Directions. Set the records down again exactly, apart from any pictures in them.

Dataset records.
[Start of Attachment]

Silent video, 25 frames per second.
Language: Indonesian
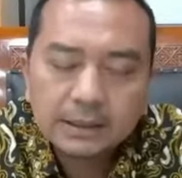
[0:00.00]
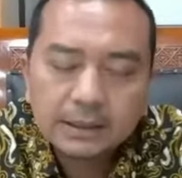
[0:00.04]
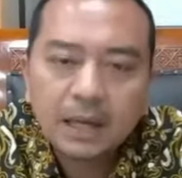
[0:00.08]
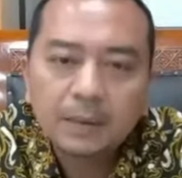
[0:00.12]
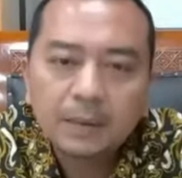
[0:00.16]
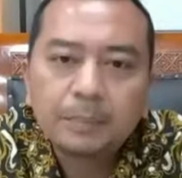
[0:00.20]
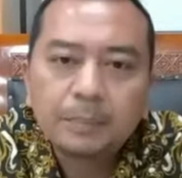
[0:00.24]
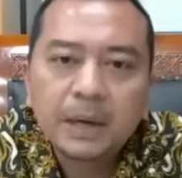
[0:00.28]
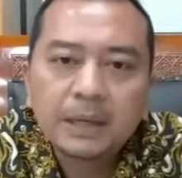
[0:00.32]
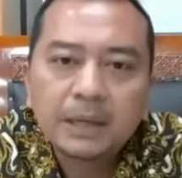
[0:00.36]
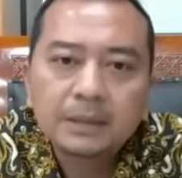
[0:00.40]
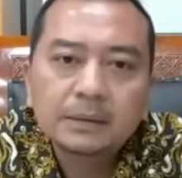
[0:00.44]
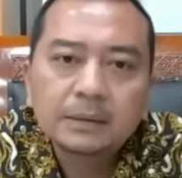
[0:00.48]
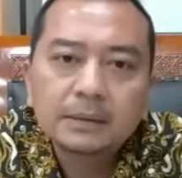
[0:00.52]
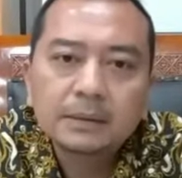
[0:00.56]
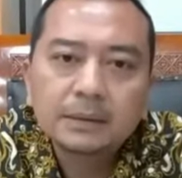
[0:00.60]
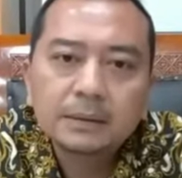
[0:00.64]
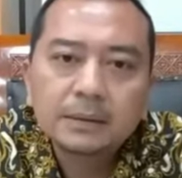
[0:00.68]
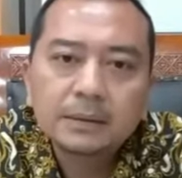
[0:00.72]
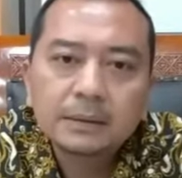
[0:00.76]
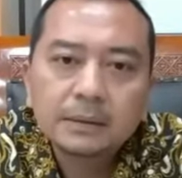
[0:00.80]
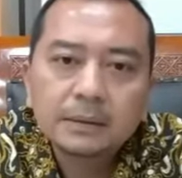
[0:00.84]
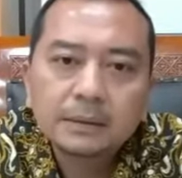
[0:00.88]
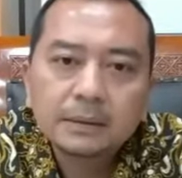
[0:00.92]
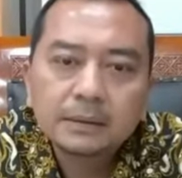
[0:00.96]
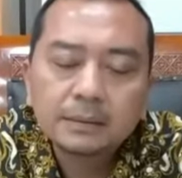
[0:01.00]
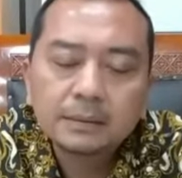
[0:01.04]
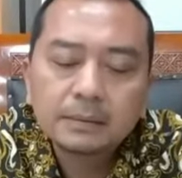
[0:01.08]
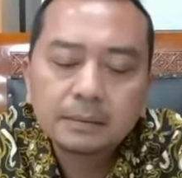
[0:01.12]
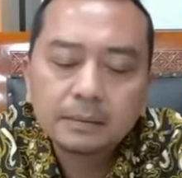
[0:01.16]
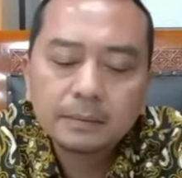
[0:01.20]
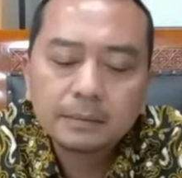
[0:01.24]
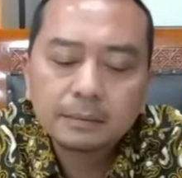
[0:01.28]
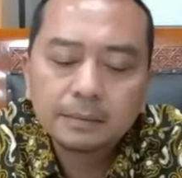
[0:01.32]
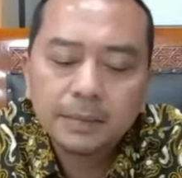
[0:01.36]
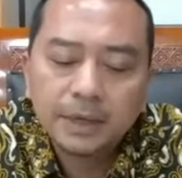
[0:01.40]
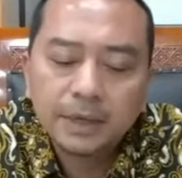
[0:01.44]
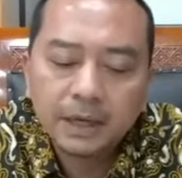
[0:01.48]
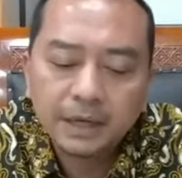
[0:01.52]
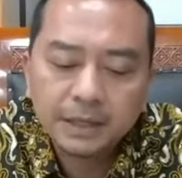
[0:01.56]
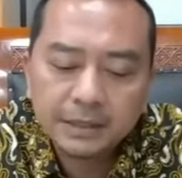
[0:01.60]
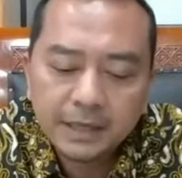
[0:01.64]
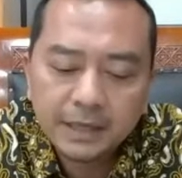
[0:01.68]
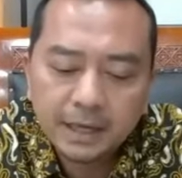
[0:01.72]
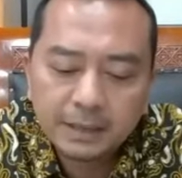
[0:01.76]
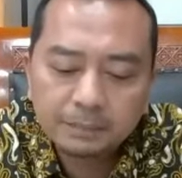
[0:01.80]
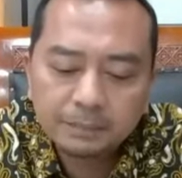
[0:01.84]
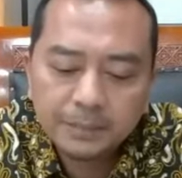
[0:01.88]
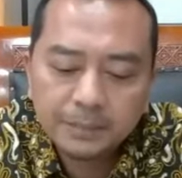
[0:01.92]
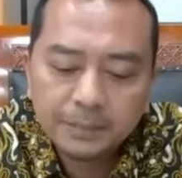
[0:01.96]
dapat
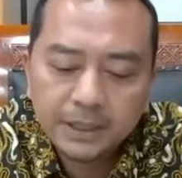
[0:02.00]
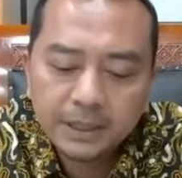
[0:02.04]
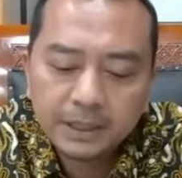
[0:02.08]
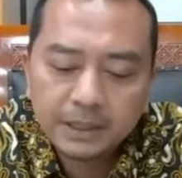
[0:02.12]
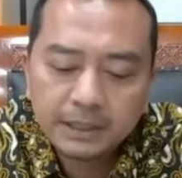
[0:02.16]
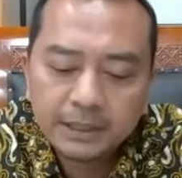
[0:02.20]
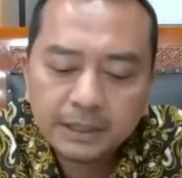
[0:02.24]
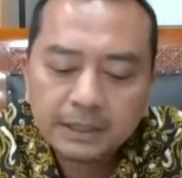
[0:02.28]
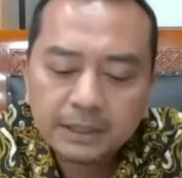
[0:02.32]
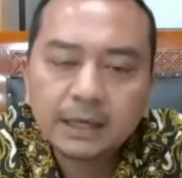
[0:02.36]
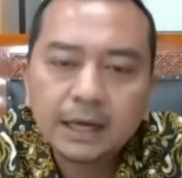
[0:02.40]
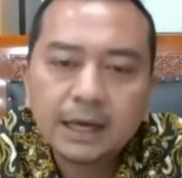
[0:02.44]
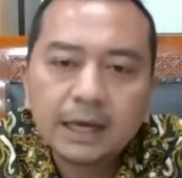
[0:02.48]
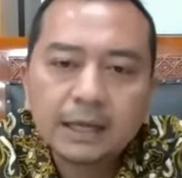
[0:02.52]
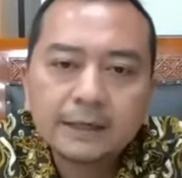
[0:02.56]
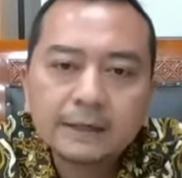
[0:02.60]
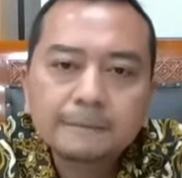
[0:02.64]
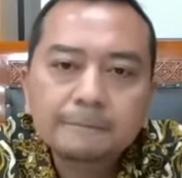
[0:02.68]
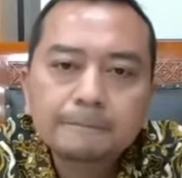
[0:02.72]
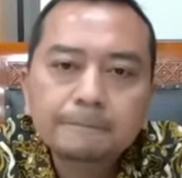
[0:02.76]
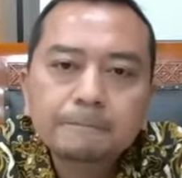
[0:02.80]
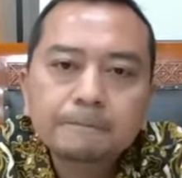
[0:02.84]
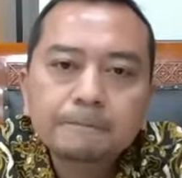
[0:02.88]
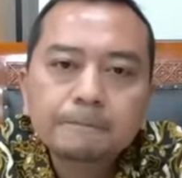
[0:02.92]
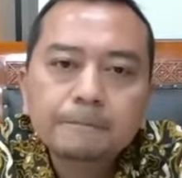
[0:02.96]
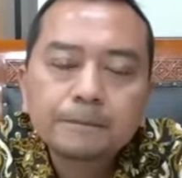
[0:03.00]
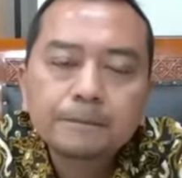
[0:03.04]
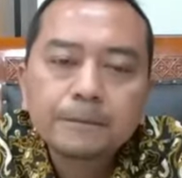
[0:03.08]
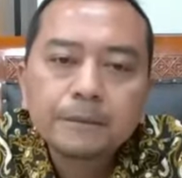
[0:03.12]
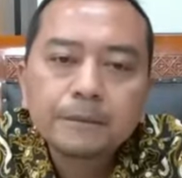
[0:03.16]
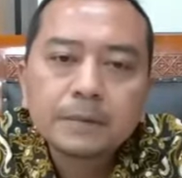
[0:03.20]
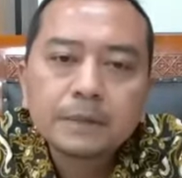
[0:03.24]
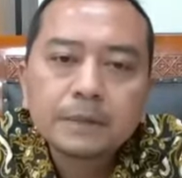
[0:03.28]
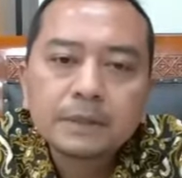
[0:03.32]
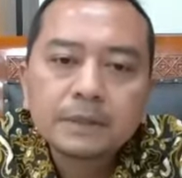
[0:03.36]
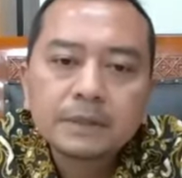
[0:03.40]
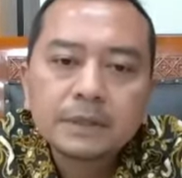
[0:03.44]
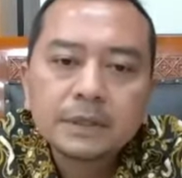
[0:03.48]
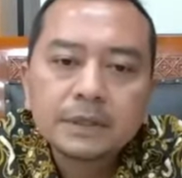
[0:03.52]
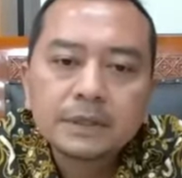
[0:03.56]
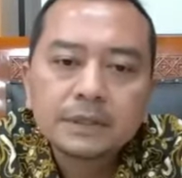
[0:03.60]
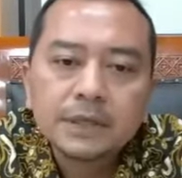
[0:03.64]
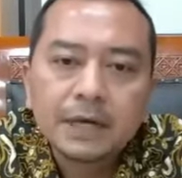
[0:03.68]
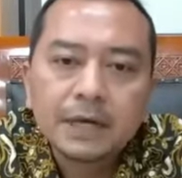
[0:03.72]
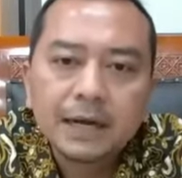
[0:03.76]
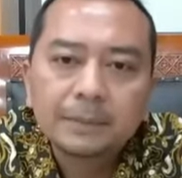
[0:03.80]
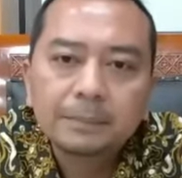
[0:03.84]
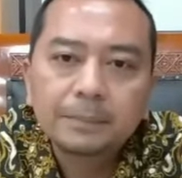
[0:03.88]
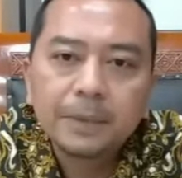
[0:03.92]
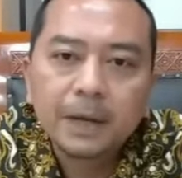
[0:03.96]
mengenyam pendidikan
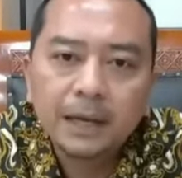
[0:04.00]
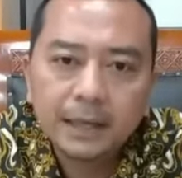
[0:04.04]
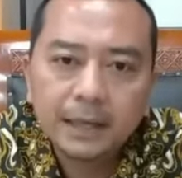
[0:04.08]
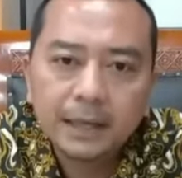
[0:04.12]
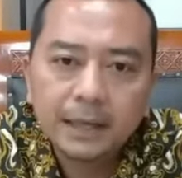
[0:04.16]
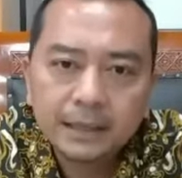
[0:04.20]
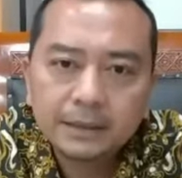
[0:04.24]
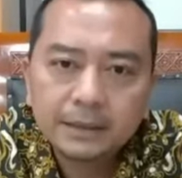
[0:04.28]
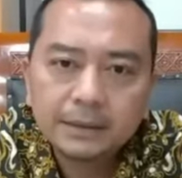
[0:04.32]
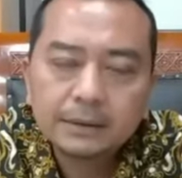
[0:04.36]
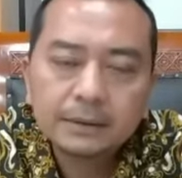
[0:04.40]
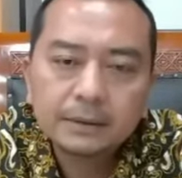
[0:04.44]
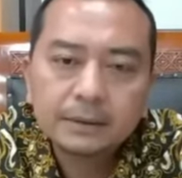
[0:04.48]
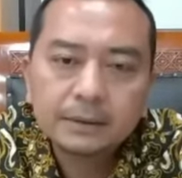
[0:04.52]
secara baik,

[End of Attachment]

Task result.
Silent video, 25 frames per second.
Language: Indonesian
[0:00.00]
[0:00.04]
[0:00.08]
[0:00.12]
[0:00.16]
[0:00.20]
[0:00.24]
[0:00.28]
[0:00.32]
[0:00.36]
[0:00.40]
[0:00.44]
[0:00.48]
[0:00.52]
[0:00.56]
[0:00.60]
[0:00.64]
[0:00.68]
[0:00.72]
[0:00.76]
[0:00.80]
[0:00.84]
[0:00.88]
[0:00.92]
[0:00.96]
[0:01.00]
[0:01.04]
[0:01.08]
[0:01.12]
[0:01.16]
[0:01.20]
[0:01.24]
[0:01.28]
[0:01.32]
[0:01.36]
[0:01.40]
[0:01.44]
[0:01.48]
[0:01.52]
[0:01.56]
[0:01.60]
[0:01.64]
[0:01.68]
[0:01.72]
[0:01.76]
[0:01.80]
[0:01.84]
[0:01.88]
[0:01.92]
[0:01.96]
dapat
[0:02.00]
[0:02.04]
[0:02.08]
[0:02.12]
[0:02.16]
[0:02.20]
[0:02.24]
[0:02.28]
[0:02.32]
[0:02.36]
[0:02.40]
[0:02.44]
[0:02.48]
[0:02.52]
[0:02.56]
[0:02.60]
[0:02.64]
[0:02.68]
[0:02.72]
[0:02.76]
[0:02.80]
[0:02.84]
[0:02.88]
[0:02.92]
[0:02.96]
[0:03.00]
[0:03.04]
[0:03.08]
[0:03.12]
[0:03.16]
[0:03.20]
[0:03.24]
[0:03.28]
[0:03.32]
[0:03.36]
[0:03.40]
[0:03.44]
[0:03.48]
[0:03.52]
[0:03.56]
[0:03.60]
[0:03.64]
[0:03.68]
[0:03.72]
[0:03.76]
[0:03.80]
[0:03.84]
[0:03.88]
[0:03.92]
[0:03.96]
mengenyam pendidikan
[0:04.00]
[0:04.04]
[0:04.08]
[0:04.12]
[0:04.16]
[0:04.20]
[0:04.24]
[0:04.28]
[0:04.32]
[0:04.36]
[0:04.40]
[0:04.44]
[0:04.48]
[0:04.52]
secara baik,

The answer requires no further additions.